The final thing I want to talk about today is how IntermediateSerializer handles the Content Pipeline ExternalReference type. This test class:
class TestClass
{
public ExternalReference<Texture2D> Texture = new ExternalReference<Texture2D>("grass.tga");
public ExternalReference<Effect> Shader = new ExternalReference<Effect>("foliage.fx");
}
Produces this XML:
<?xml version="1.0" encoding="utf-8"?>
<XnaContent>
<Asset Type="TestClass">
<Texture>
<Reference>#External1</Reference>
</Texture>
<Shader>
<Reference>#External2</Reference>
</Shader>
</Asset>
<ExternalReferences>
<ExternalReference ID="#External1" TargetType="Microsoft.Xna.Framework.Graphics.Texture2D">grass.tga</ExternalReference>
<ExternalReference ID="#External2" TargetType="Microsoft.Xna.Framework.Graphics.Effect">foliage.fx</ExternalReference>
</ExternalReferences>
</XnaContent>
Similar to shared resources, the ExternalReference data has been gathered up into a special <ExternalReferences>
element at the end of the file, outside the regular <Asset>
data. Each reference is identified by a unique ID string, which is generated by the serializer when it writes XML, but can be anything you like if you are writing the XML by hand.

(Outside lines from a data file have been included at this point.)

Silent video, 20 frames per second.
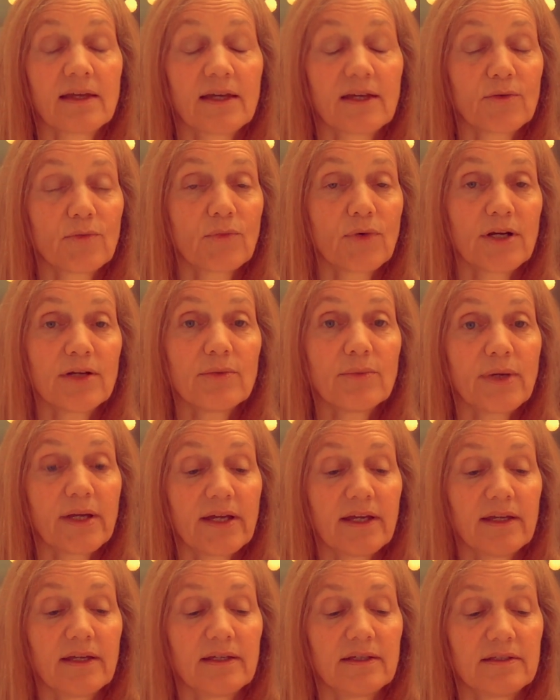And one
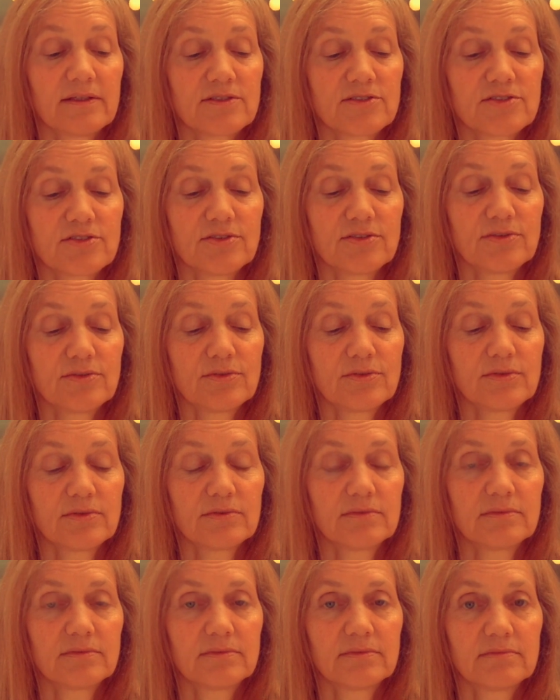way to
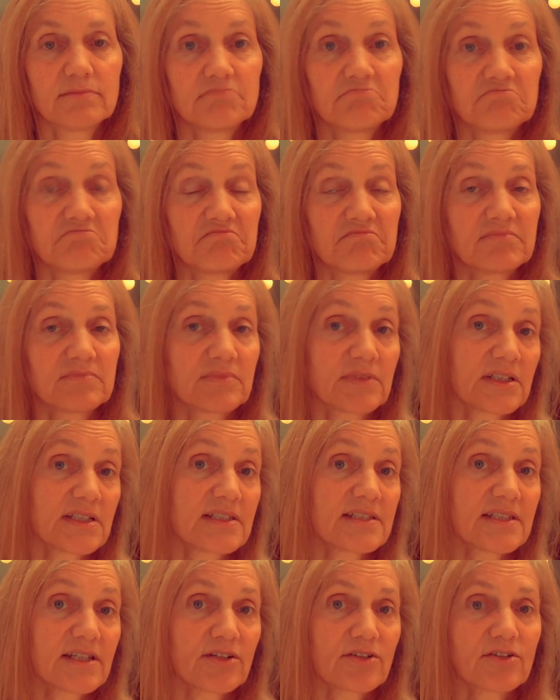
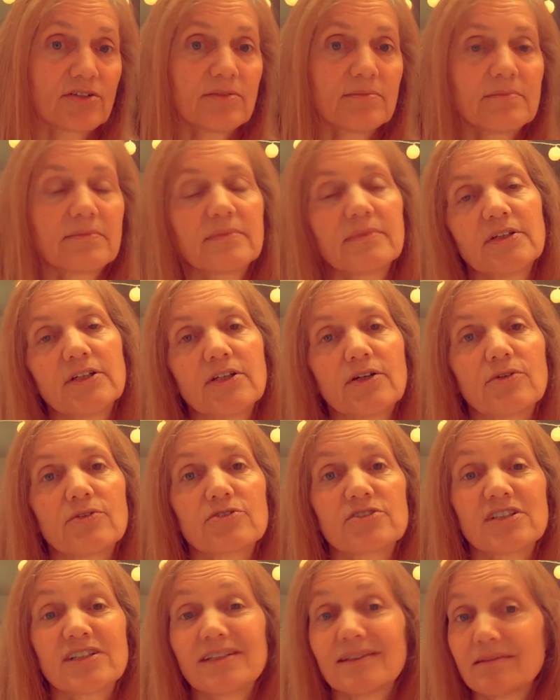consider, or
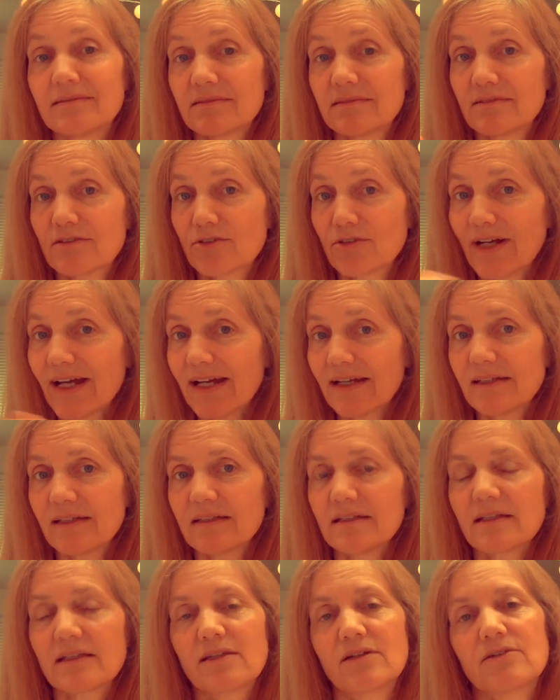to crack
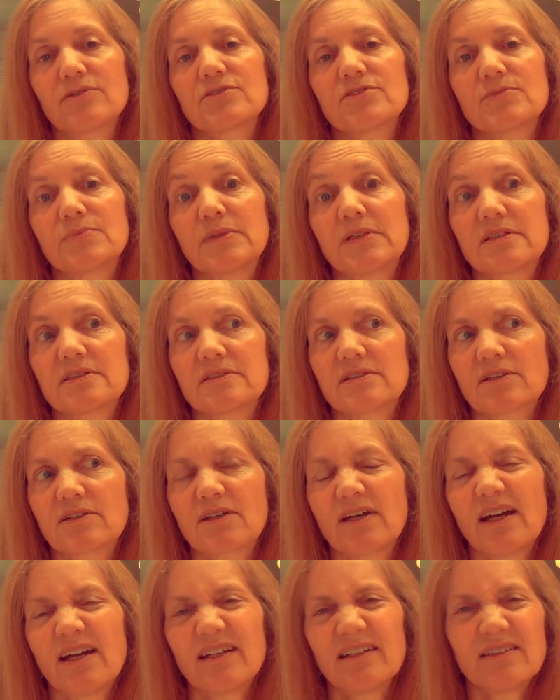into those, because they
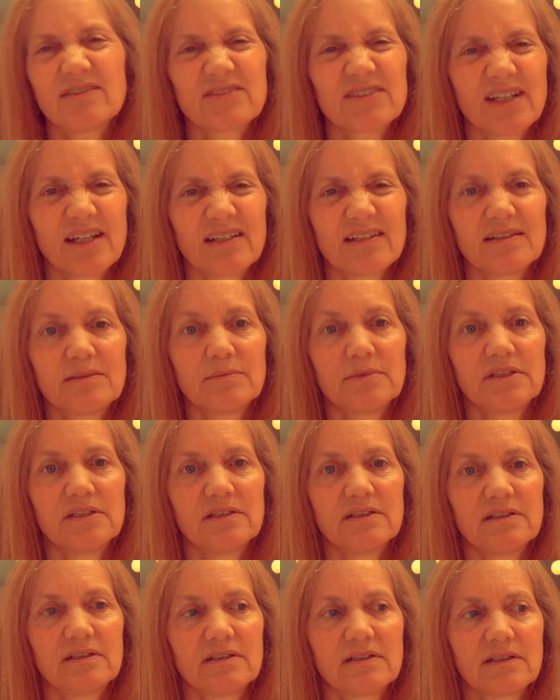kind of tend to
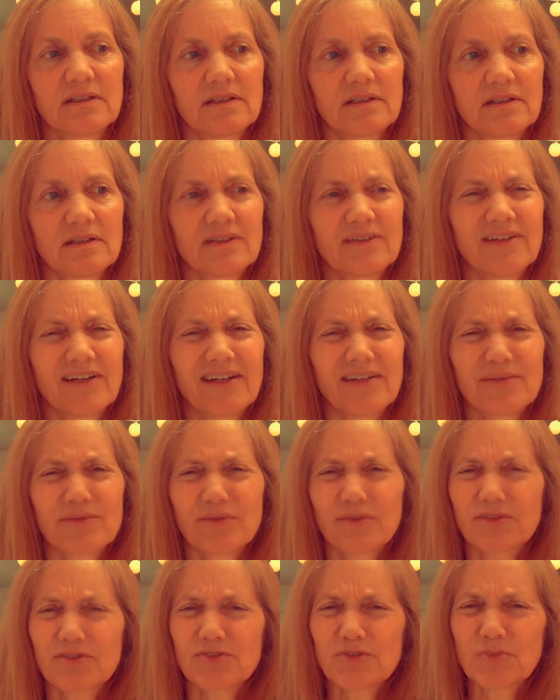be
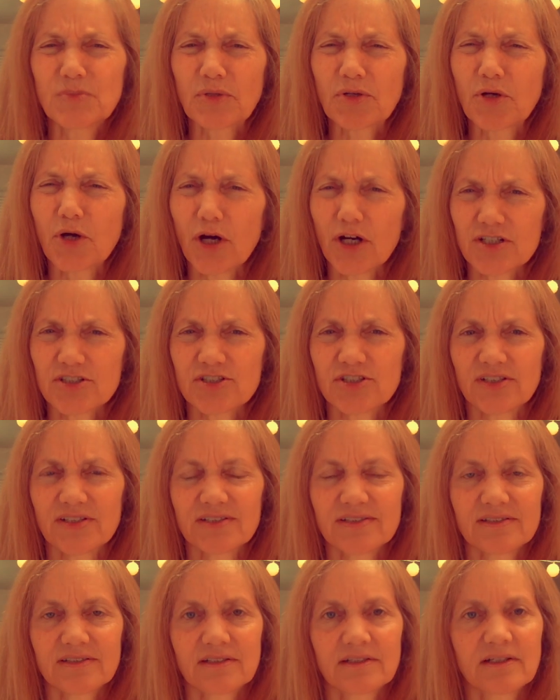not super
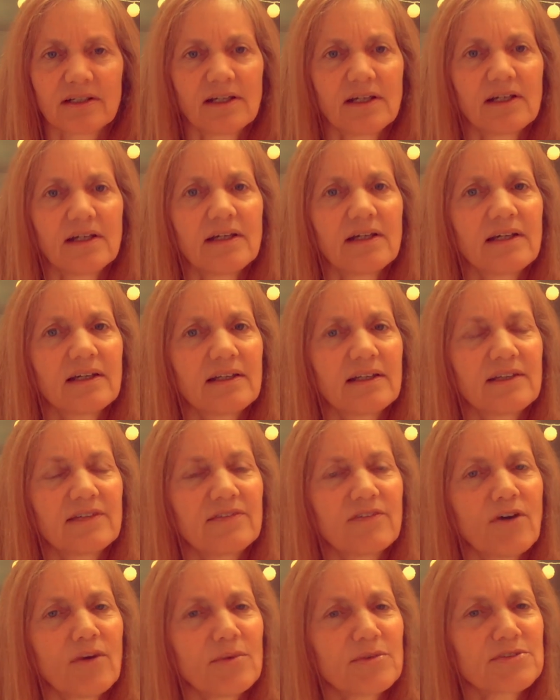conscious and they
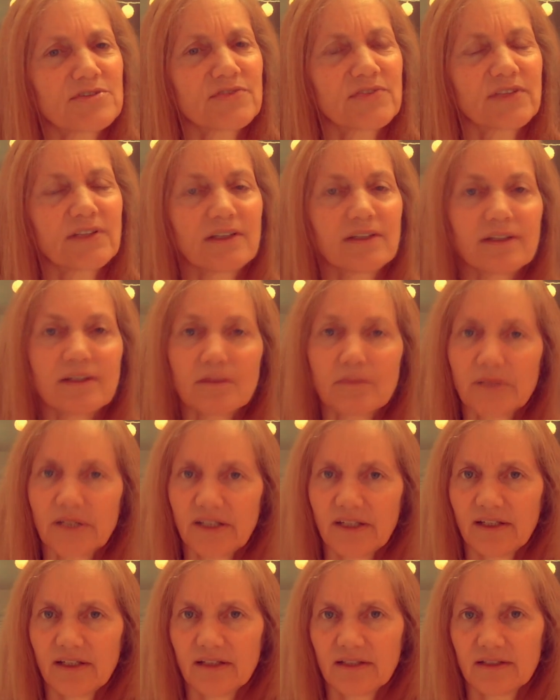almost feel a little bit
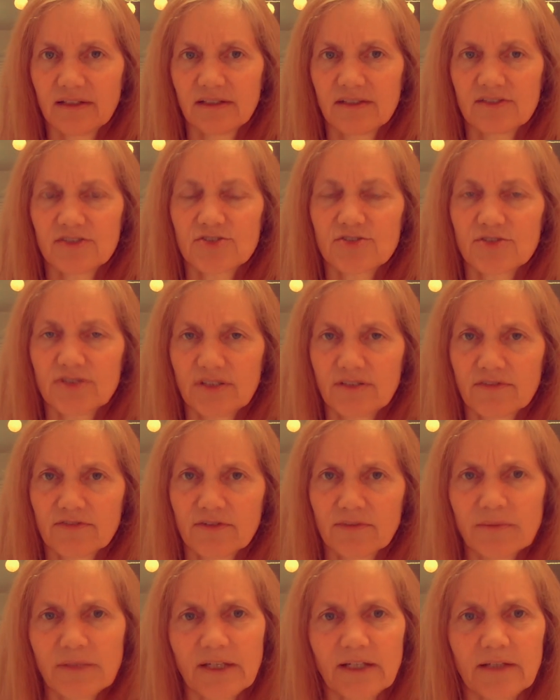hidden, it sure did
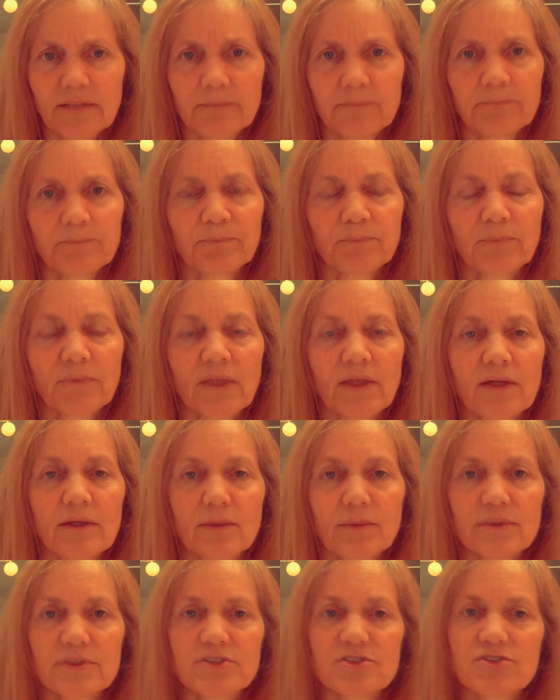for me,
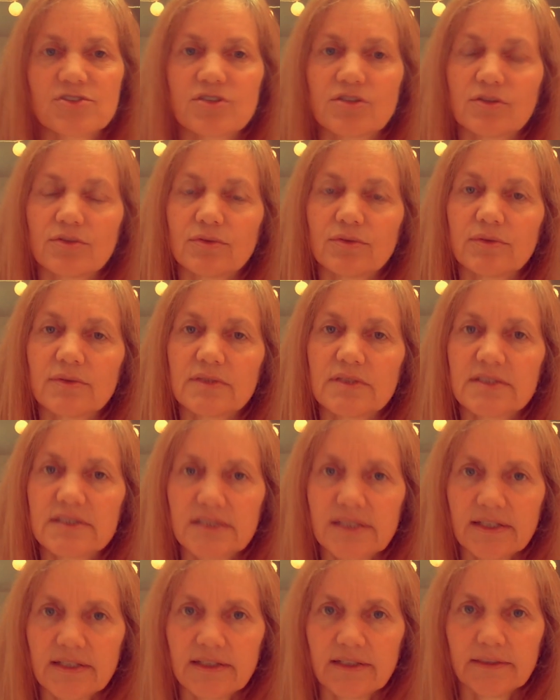was to
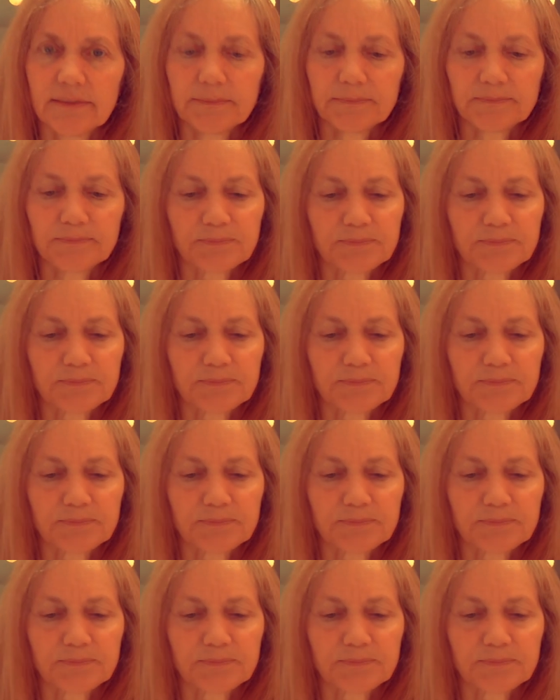see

There are two reasons for this seemingly crazy encoding:
Firstly, IntermediateSerializer applies special logic to the filenames used by ExternalReference objects. In memory, ExternalReference always stores filenames in absolute format. This keeps things nice and simple, avoiding the confusion that can occur with relative filenames if you lose track of what root directory they are supposed to be relative to. But on disk, filenames are stored relative to the XML file which contains them. This allows you to move an entire content directory, containing many files which reference each other, to a different location, and still have the references resolve correctly. IntermediateSerializer handles the translation between absolute and relative formats during the Serialize and Deserialize operations. This is the purpose of the third parameter to the Serialize method, which tells it what directory references should be relative to. If you don’t specify that, the output XML will contain absolute filenames.
Secondly, gathering the ExternalReference data together at the end of the file makes it easy for other tools to mine this information. Even without knowing anything about what a “TestClass” is, I could write a program that scanned the above XML, skipped over the entire <Asset>
tag, and extracted the target type and filename of the two references. This could be useful for things like dependency analysis or source control management. For instance it would be trivial to write a tool that scanned the obj directory after a build and answered questions like “which models are using texture X?”. We’ve never actually written such a tool, but who knows? It seemed like a good idea to make this data easily available in case we someday needed it.